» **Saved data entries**
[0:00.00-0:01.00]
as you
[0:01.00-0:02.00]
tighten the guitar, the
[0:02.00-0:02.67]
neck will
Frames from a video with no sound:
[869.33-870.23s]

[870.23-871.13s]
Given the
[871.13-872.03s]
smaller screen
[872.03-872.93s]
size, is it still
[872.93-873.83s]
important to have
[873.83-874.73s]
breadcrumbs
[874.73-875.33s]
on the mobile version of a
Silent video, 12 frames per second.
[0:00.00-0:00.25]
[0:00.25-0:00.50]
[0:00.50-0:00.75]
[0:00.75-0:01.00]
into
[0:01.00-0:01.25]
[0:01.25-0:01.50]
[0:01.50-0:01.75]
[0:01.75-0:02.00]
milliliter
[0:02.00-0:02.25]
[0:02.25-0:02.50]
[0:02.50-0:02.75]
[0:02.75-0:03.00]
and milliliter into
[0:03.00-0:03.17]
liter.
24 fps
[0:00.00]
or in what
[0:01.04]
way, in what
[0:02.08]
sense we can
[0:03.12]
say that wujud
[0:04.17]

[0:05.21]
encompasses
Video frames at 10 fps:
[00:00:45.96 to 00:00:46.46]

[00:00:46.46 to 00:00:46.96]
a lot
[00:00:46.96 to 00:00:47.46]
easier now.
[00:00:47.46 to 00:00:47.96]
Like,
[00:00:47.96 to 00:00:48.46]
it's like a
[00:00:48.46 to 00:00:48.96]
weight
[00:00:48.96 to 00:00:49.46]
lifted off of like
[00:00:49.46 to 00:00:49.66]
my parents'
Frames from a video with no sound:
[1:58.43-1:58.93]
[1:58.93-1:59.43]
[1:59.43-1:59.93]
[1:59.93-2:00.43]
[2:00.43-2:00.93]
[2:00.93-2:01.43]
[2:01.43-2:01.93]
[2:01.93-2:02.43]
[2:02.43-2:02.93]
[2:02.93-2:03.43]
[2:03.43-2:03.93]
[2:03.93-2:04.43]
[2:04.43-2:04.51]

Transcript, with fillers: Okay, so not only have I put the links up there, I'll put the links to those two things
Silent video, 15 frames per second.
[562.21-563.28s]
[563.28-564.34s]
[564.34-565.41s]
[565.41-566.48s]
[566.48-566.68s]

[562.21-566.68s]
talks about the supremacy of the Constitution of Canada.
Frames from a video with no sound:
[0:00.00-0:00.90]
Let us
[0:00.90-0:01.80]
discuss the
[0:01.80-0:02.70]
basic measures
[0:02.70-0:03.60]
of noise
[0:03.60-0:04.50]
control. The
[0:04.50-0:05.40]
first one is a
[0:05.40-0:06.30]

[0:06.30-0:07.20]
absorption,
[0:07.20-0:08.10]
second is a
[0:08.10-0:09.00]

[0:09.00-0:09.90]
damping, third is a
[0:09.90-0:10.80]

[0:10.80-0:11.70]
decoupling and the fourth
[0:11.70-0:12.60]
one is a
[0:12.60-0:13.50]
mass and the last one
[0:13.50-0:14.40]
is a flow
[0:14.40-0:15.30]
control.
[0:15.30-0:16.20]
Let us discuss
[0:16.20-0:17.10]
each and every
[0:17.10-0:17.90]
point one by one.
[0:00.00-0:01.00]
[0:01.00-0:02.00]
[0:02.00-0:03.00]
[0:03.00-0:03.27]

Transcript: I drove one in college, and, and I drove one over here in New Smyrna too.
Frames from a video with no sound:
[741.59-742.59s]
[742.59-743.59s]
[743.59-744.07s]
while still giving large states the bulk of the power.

» **EXERCISE**
What you give back should be exactly the lines of the entries above from the one containing "[563.28-564.34s]" to the end, and nothing more.

» **WRITTEN SOLUTION**
[563.28-564.34s]
[564.34-565.41s]
[565.41-566.48s]
[566.48-566.68s]

[562.21-566.68s]
talks about the supremacy of the Constitution of Canada.
Frames from a video with no sound:
[0:00.00-0:00.90]
Let us
[0:00.90-0:01.80]
discuss the
[0:01.80-0:02.70]
basic measures
[0:02.70-0:03.60]
of noise
[0:03.60-0:04.50]
control. The
[0:04.50-0:05.40]
first one is a
[0:05.40-0:06.30]

[0:06.30-0:07.20]
absorption,
[0:07.20-0:08.10]
second is a
[0:08.10-0:09.00]

[0:09.00-0:09.90]
damping, third is a
[0:09.90-0:10.80]

[0:10.80-0:11.70]
decoupling and the fourth
[0:11.70-0:12.60]
one is a
[0:12.60-0:13.50]
mass and the last one
[0:13.50-0:14.40]
is a flow
[0:14.40-0:15.30]
control.
[0:15.30-0:16.20]
Let us discuss
[0:16.20-0:17.10]
each and every
[0:17.10-0:17.90]
point one by one.
[0:00.00-0:01.00]
[0:01.00-0:02.00]
[0:02.00-0:03.00]
[0:03.00-0:03.27]

Transcript: I drove one in college, and, and I drove one over here in New Smyrna too.
Frames from a video with no sound:
[741.59-742.59s]
[742.59-743.59s]
[743.59-744.07s]
while still giving large states the bulk of the power.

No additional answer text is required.